3) Collection of bio-metrics is being "normalized". Under the guise of eKYC, so many organizations have begun asking for bio-metrics, that we no longer find it unusual. Recently, there was news that air-travelers would be allowed to fly only after they had authenticated themselves at the airports with their fingerprints. It would be interesting to see how people react when this actually happens.

Sharing your bio-metrics is like sharing your password - except, this is a "password" that you can never change even if its compromised.

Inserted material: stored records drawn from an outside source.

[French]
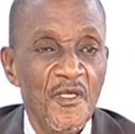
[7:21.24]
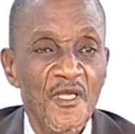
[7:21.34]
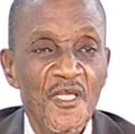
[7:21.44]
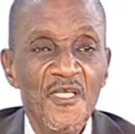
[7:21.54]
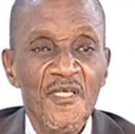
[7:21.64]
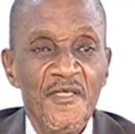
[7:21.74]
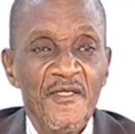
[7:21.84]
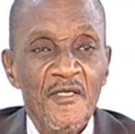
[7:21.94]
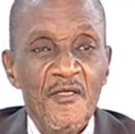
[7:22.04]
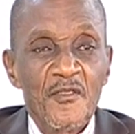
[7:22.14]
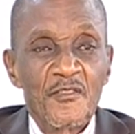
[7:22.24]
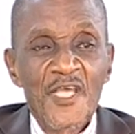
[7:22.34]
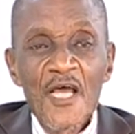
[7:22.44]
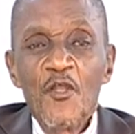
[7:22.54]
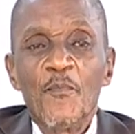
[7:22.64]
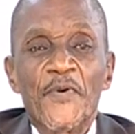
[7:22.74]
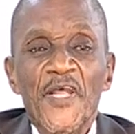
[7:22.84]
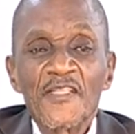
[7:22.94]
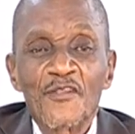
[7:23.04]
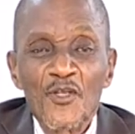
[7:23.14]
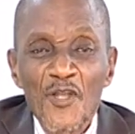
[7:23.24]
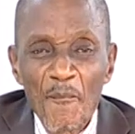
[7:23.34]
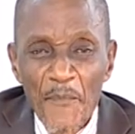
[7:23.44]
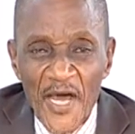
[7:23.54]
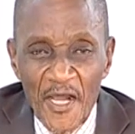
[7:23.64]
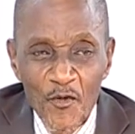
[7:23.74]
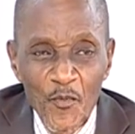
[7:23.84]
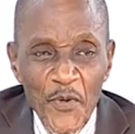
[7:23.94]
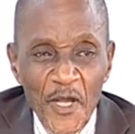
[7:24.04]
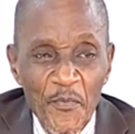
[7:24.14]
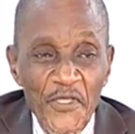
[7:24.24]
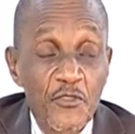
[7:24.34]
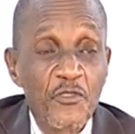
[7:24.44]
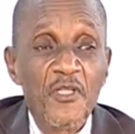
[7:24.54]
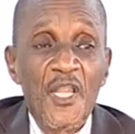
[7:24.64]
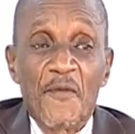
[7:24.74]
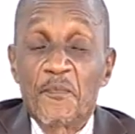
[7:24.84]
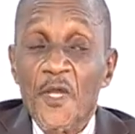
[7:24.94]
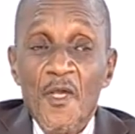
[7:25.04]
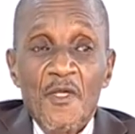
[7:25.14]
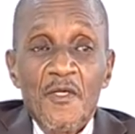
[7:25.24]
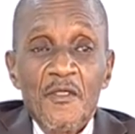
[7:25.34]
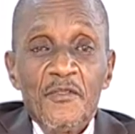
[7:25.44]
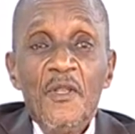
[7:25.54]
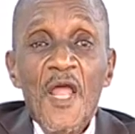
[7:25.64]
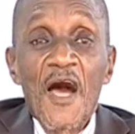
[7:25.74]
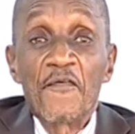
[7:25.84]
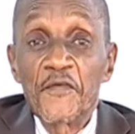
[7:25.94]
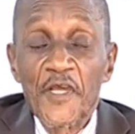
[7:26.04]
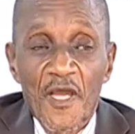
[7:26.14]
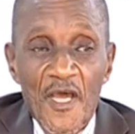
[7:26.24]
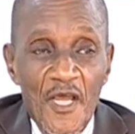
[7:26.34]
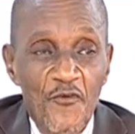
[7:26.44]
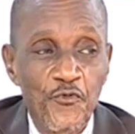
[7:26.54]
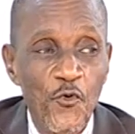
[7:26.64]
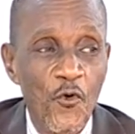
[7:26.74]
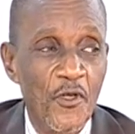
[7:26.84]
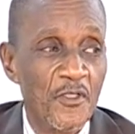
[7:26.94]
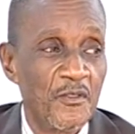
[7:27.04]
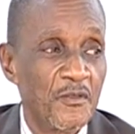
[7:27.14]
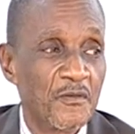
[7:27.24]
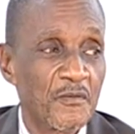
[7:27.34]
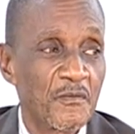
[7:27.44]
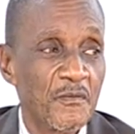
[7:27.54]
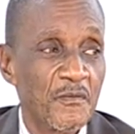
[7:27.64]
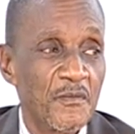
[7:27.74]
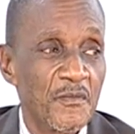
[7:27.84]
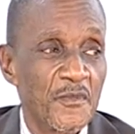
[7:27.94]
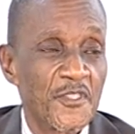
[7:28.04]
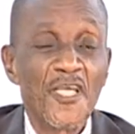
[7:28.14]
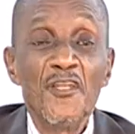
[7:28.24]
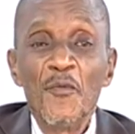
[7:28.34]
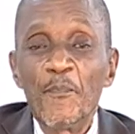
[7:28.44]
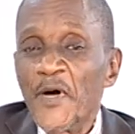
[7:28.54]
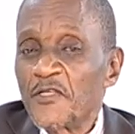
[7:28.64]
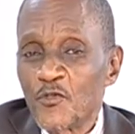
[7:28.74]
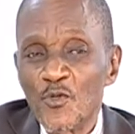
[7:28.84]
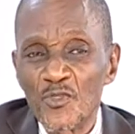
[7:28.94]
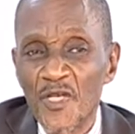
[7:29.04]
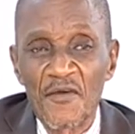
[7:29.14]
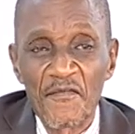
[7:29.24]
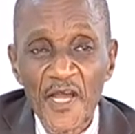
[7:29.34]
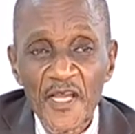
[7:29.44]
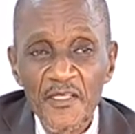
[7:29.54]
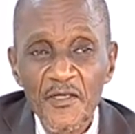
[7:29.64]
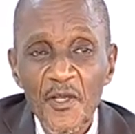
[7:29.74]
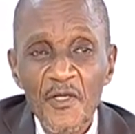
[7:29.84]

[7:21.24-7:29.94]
Et ça, le prêtre n'en parle pas parce qu'il a, il a affaire à la foule. Ce n'est pas son travail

A recent news said that almost 93 cr (i.e. 930 million) people had done bio-metric eKYC during July 17, and presented this as a 'proof' that residents were OK with sharing their bio-metrics. The fact is that in most cases, residents are denied service if they decline. A poor person agreeing to provide bio-metrics to get his PDS ration hardly constitutes 'proof'.

4) A citizen has no way to easily ascertain whether a particular device recording his fingerprints is compliant with UIDAI guidelines. Because of 3) above, it is easy for fraudulent entities to trick people into giving their fingerprints on non-UIDAI devices. While Govt bears no direct responsibility for such fraudulent acts, surely its the Govt that is responsible for 3) above.

The Govt may want to consider reverting back to its earlier YES/NO verification system instead of sharing UIDAI data. It may also want to define the circumstances / purposes for which biometrics of citizens can be captured.